2. Полномочный посол…

Полномочный посол обладал положительной внешностью цветущего, делового человека и был мастером своего дела. Он не говорил «время — деньги», не продавал акций, не занимался биржевыми спекуляциями, но был бизнесмен. Всю эту работу за него проделывали другие. Он делал только политику.

От него излучалось крепкое попурри запахов: аромат дорогих сигар перемешивался с запахом крепкого мужского одеколона «Шипр» и едва уловимого только знатоку коньяка «Берти»… Длинные, холеные пальцы сверкали лакированными ногтями. Указательный палец, которому часто приходилось трудиться, вывязывая в воздухе затейливые, завершающие беседы фигуры, был украшен перстнем с огромным изумрудом.

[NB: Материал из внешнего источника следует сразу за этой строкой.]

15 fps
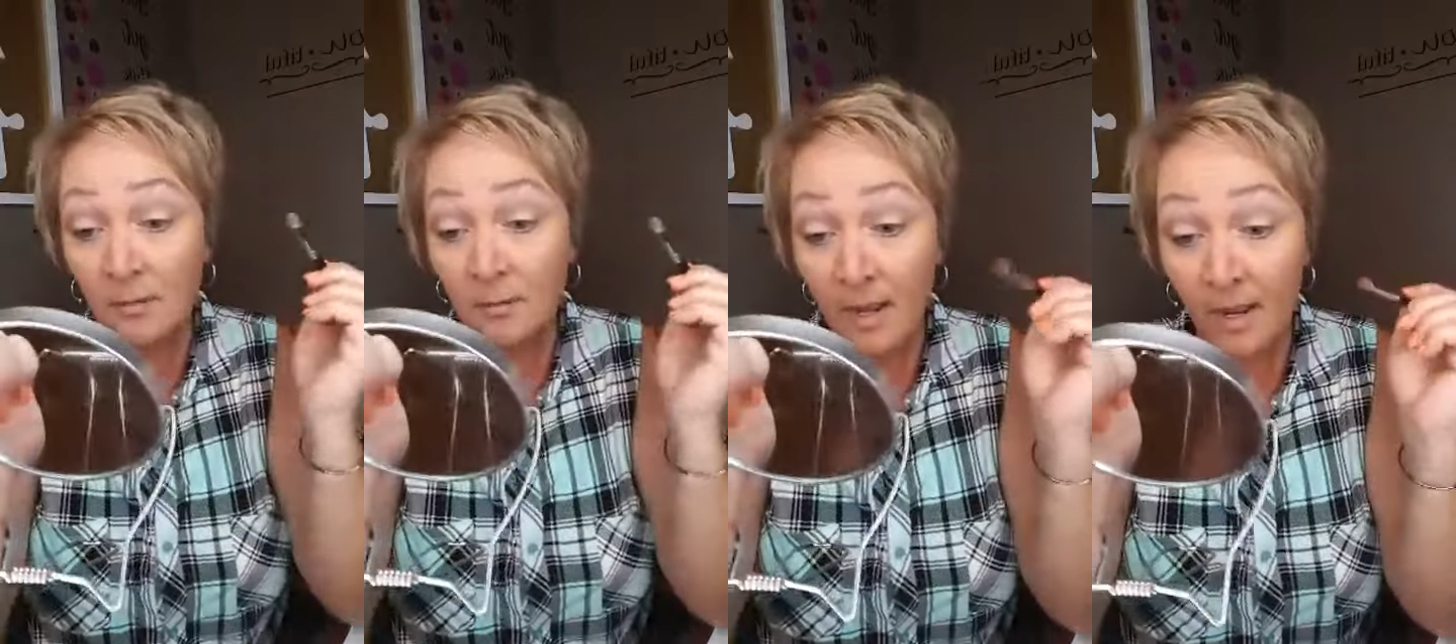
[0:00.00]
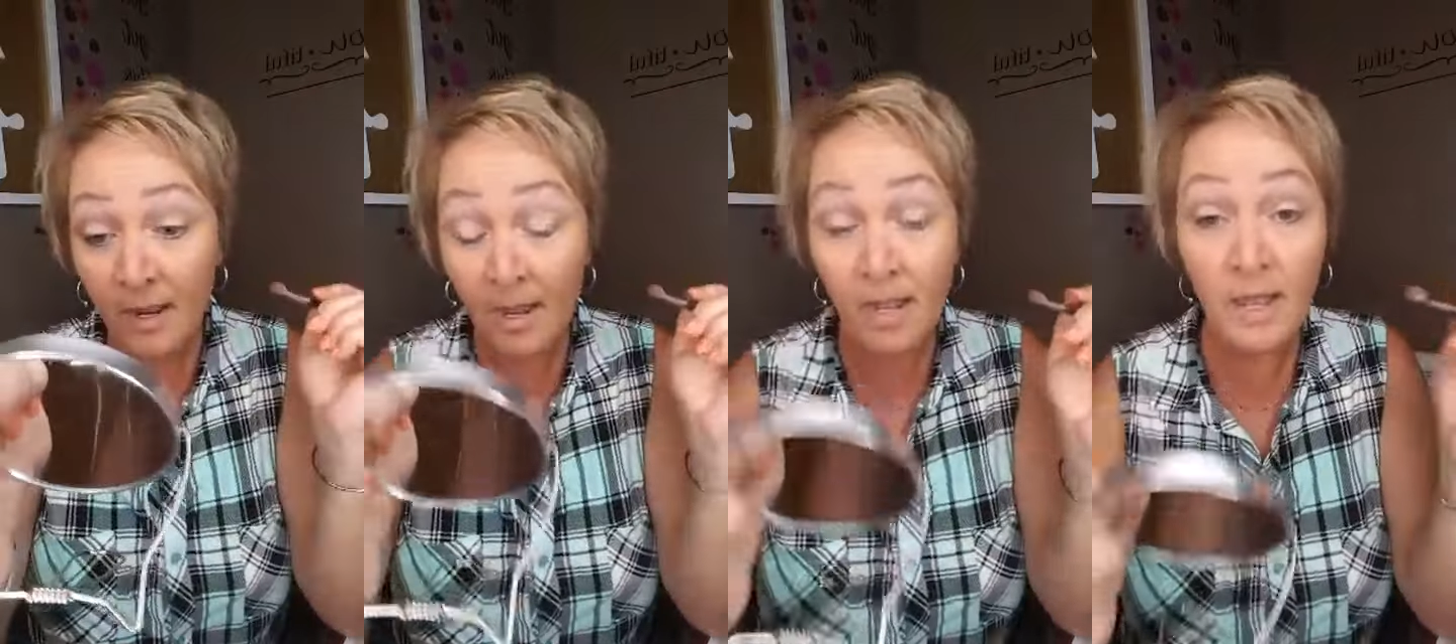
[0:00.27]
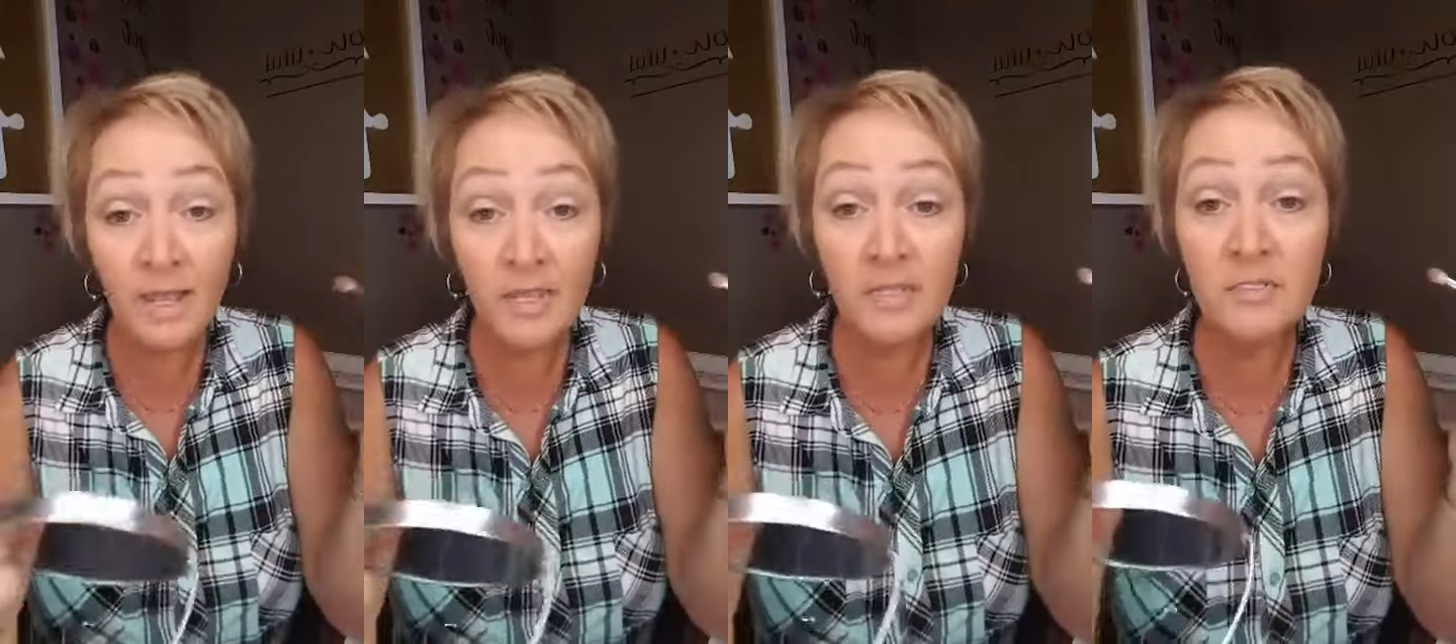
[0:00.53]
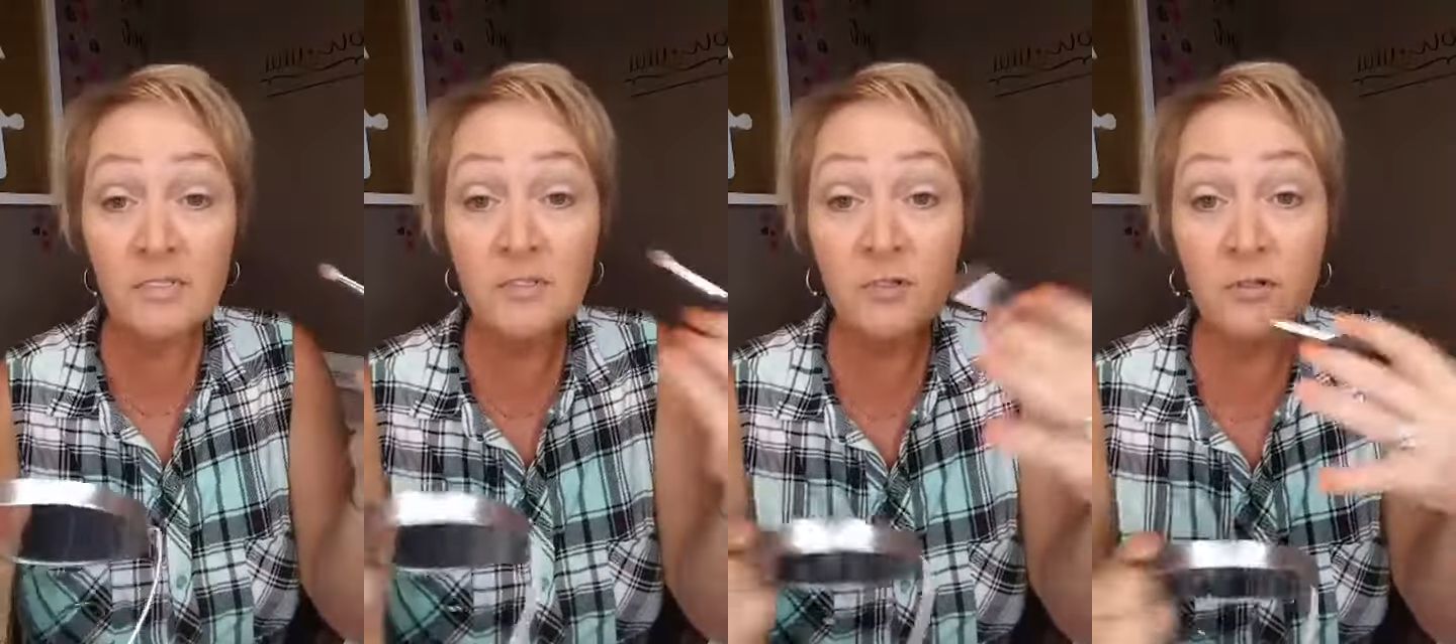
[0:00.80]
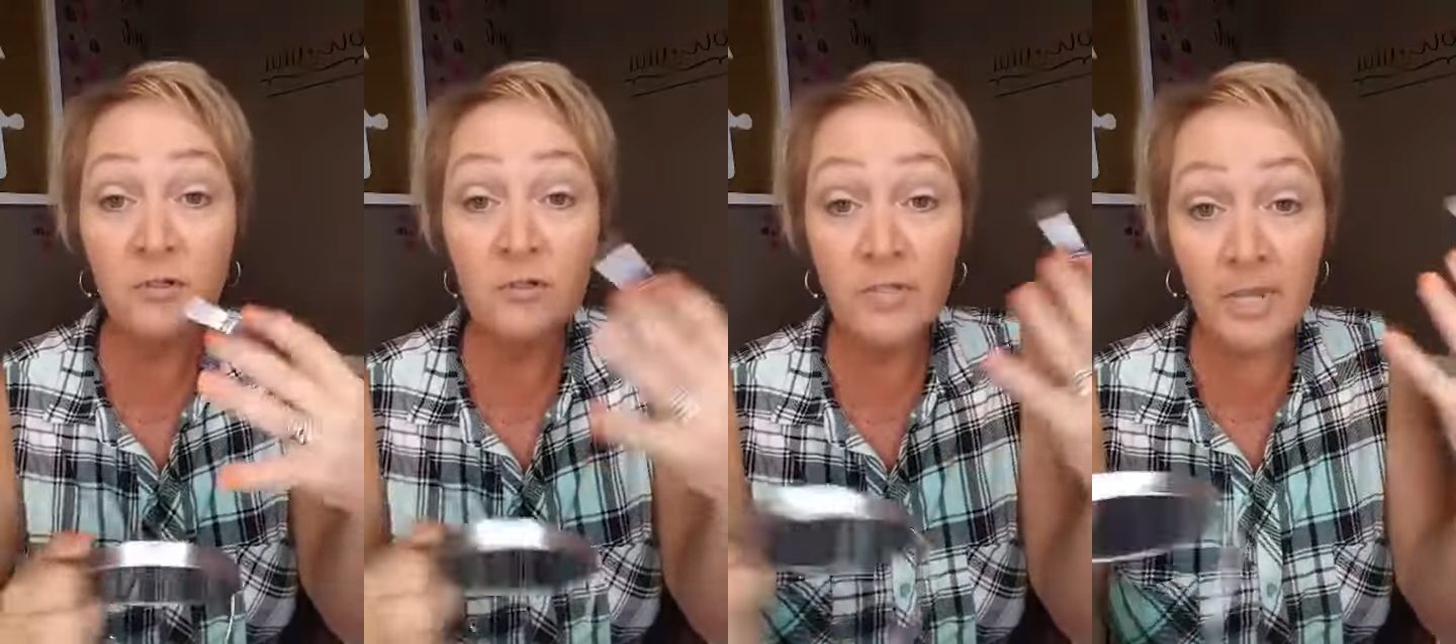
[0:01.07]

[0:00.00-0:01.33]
my eyes turned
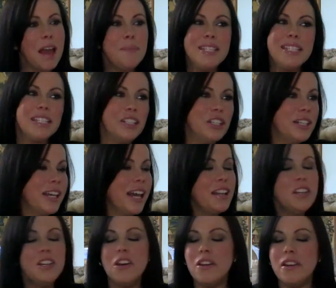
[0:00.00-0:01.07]
Absolutely.
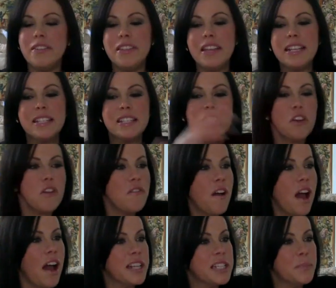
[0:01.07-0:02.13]
And, you know, it's so
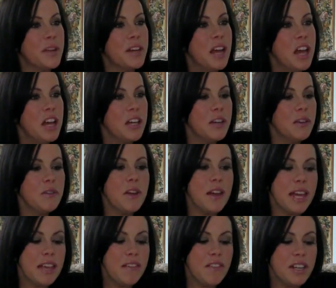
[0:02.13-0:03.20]
vast, but, you
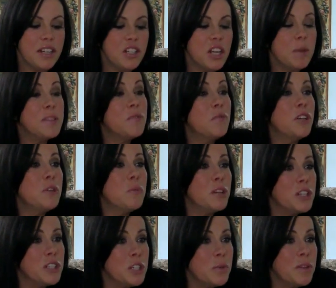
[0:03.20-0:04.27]
know, even in terms of what you
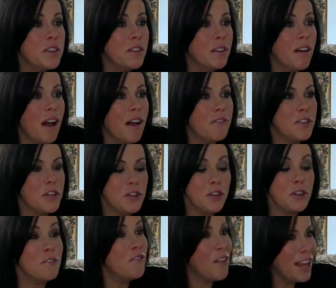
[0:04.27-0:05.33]
want to do with your life, you
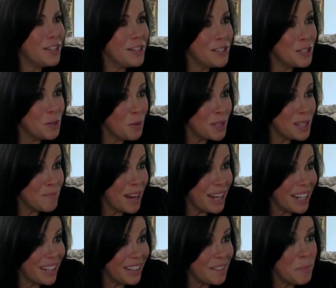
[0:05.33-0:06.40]
know, your values towards
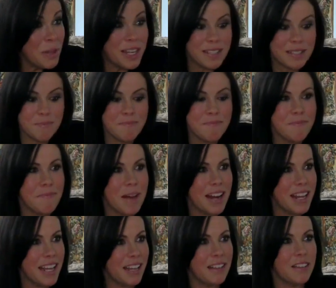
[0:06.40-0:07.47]
money.
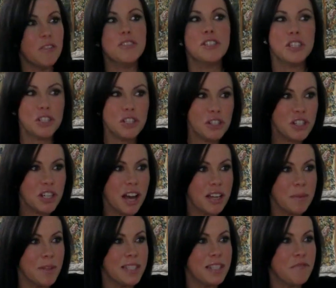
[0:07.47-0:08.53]
Money can cause huge
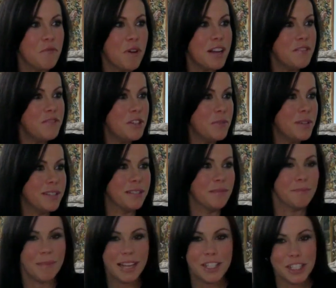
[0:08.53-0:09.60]
arguments. If one of you is
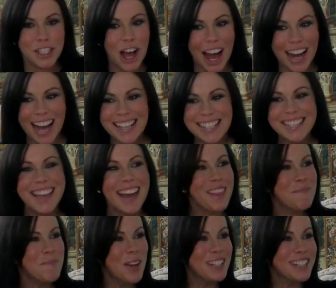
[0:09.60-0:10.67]
a major tight ass and the
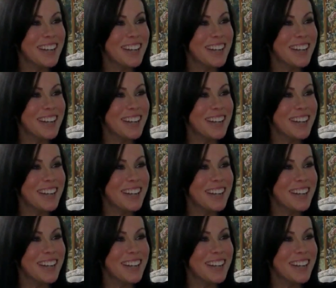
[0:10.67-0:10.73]
other person,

Посол считал ниже своего достоинства самому работать. Его дело давать указания, направление, мысль или тон. Немногочисленные, но тщательно подобранные служащие понимали его с полуслова. Недаром посол кропотливо подбирал свой штат. Все должно делаться и весь мир должен служить интересам его державы — такова была догма посла.

В самом радужном настроении он начал свой рабочий день. Ровно в десять принял первого секретаря для особых поручений — вылощенного молодого светского человека с аристократическими манерами. Подражая патрону, он также носил на указательном пальце крупный перстень, но не с изумрудом, а рубином. Он исполнительно приготовился слушать.

— Что нового, господин Рипли?

— Ничего особенного, мир кружится по-прежнему, в арсеналах вырабатывают какое-то новое, тайное оружие, в Синг-Синге сегодня в полдень будет казнен на электрическом стуле убийца двадцати трех женщин. Все газеты, захлебываясь от восторга, помещают его фотографии, делая преступника героем дня. Кутила Дорнье проматывает остаток своего состояния — вот, кажется, все новости утренней прессы, — докладывал секретарь.

— Дипломат — это легализированный шпион, являющийся ушами своей страны. Поэтому мы должны все слышать и знать, — повторил свое любимое выражение полномочный посол крупной европейской державы. Он любил новости и слыл в своей стране за самого осведомленного и талантливого дипломата.

Посол помолчал, развалясь в мягком, удобном кресле. В его желудке, запрятанном за солидным брюшком, медленно, но точно, будто то был не желудок, а английский морской хронометр, переваривались любимые венские сосиски. Вот переварилась одна и после коротенькой паузы вступила вторая… Дипломат доволен. Он пустил ровное колечко сигарного дыма, пропустил в него второе и наблюдал за затейливой вязью.

— Узнали что-нибудь о выпуске военных моряков?

— Да, патрон. В этом году они выпустят из всех военно-морских школ сорок семь тысяч мичманов флота, затратив на обучение, в переводе на германские деньги, три с половиной миллиарда. Выпуск этого года означает увеличение личного состава младших офицеров на двадцать семь процентов.